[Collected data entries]
++++

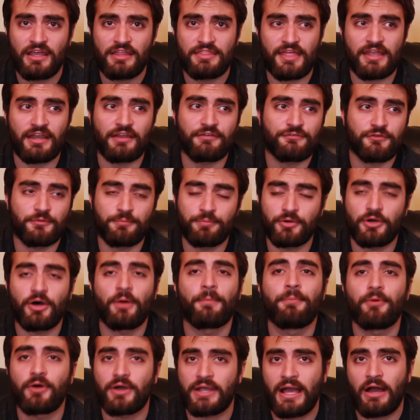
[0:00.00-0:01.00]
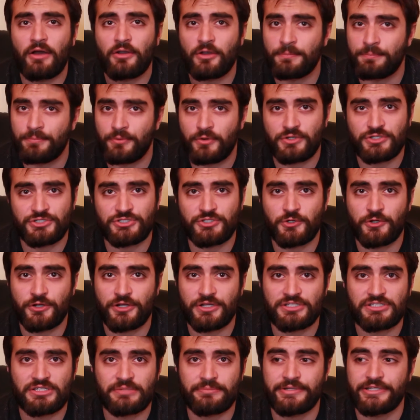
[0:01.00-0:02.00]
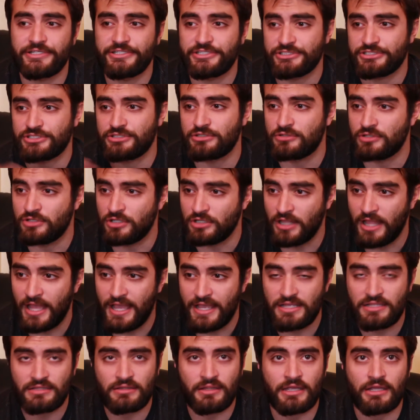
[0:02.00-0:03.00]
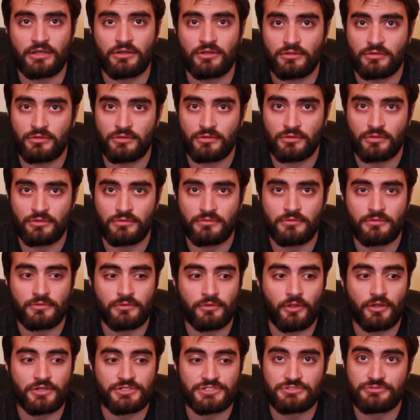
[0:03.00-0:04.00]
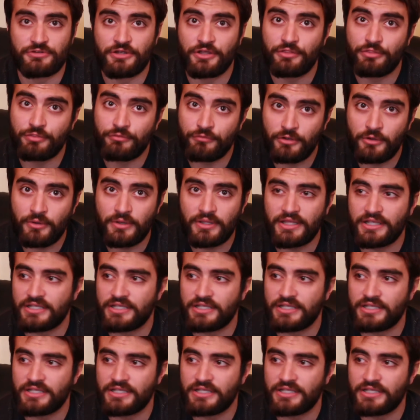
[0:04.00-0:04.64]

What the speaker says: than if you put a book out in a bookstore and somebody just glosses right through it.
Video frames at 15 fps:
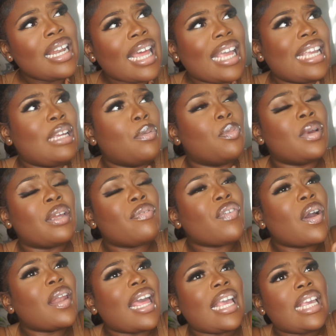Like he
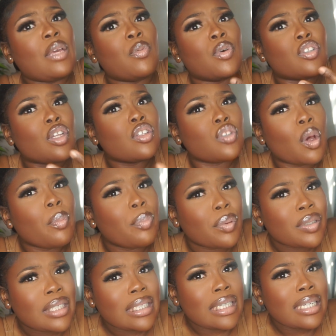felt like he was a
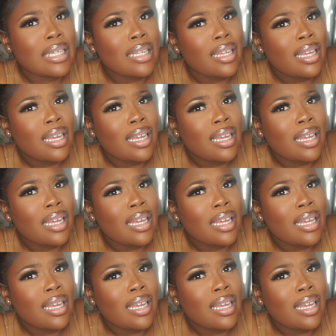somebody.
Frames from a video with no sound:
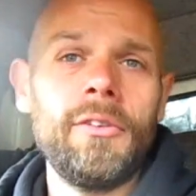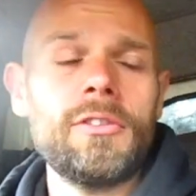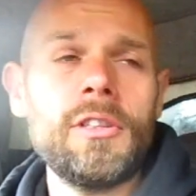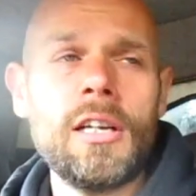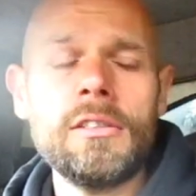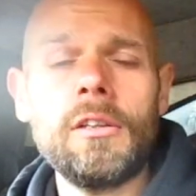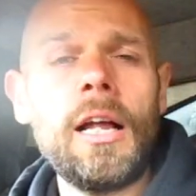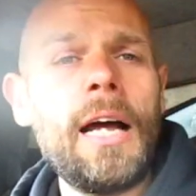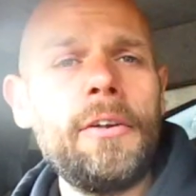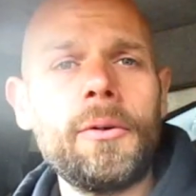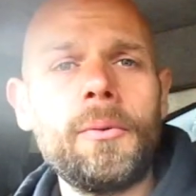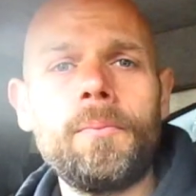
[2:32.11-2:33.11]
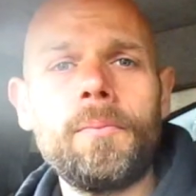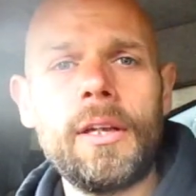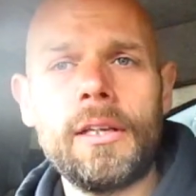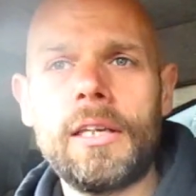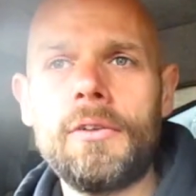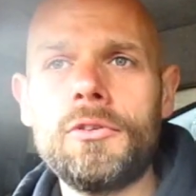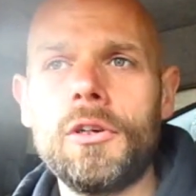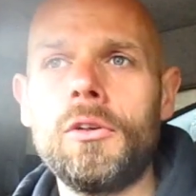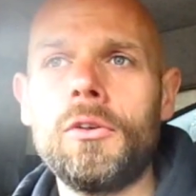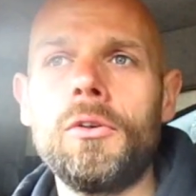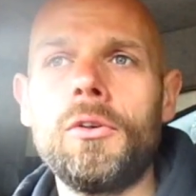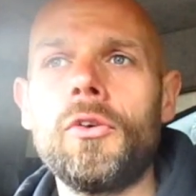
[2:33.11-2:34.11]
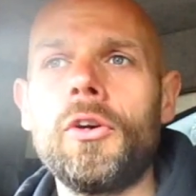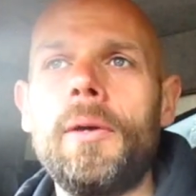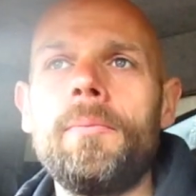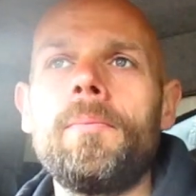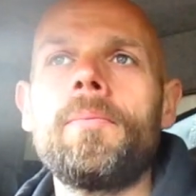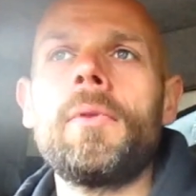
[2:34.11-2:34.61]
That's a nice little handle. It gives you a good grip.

++++

- What is being asked
With the pictures set aside, repeat every entry above exactly.

- Reply to the exercise
[0:00.00-0:01.00]
[0:01.00-0:02.00]
[0:02.00-0:03.00]
[0:03.00-0:04.00]
[0:04.00-0:04.64]

What the speaker says: than if you put a book out in a bookstore and somebody just glosses right through it.
Video frames at 15 fps:
Like he
felt like he was a
somebody.
Frames from a video with no sound:
[2:32.11-2:33.11]
[2:33.11-2:34.11]
[2:34.11-2:34.61]
That's a nice little handle. It gives you a good grip.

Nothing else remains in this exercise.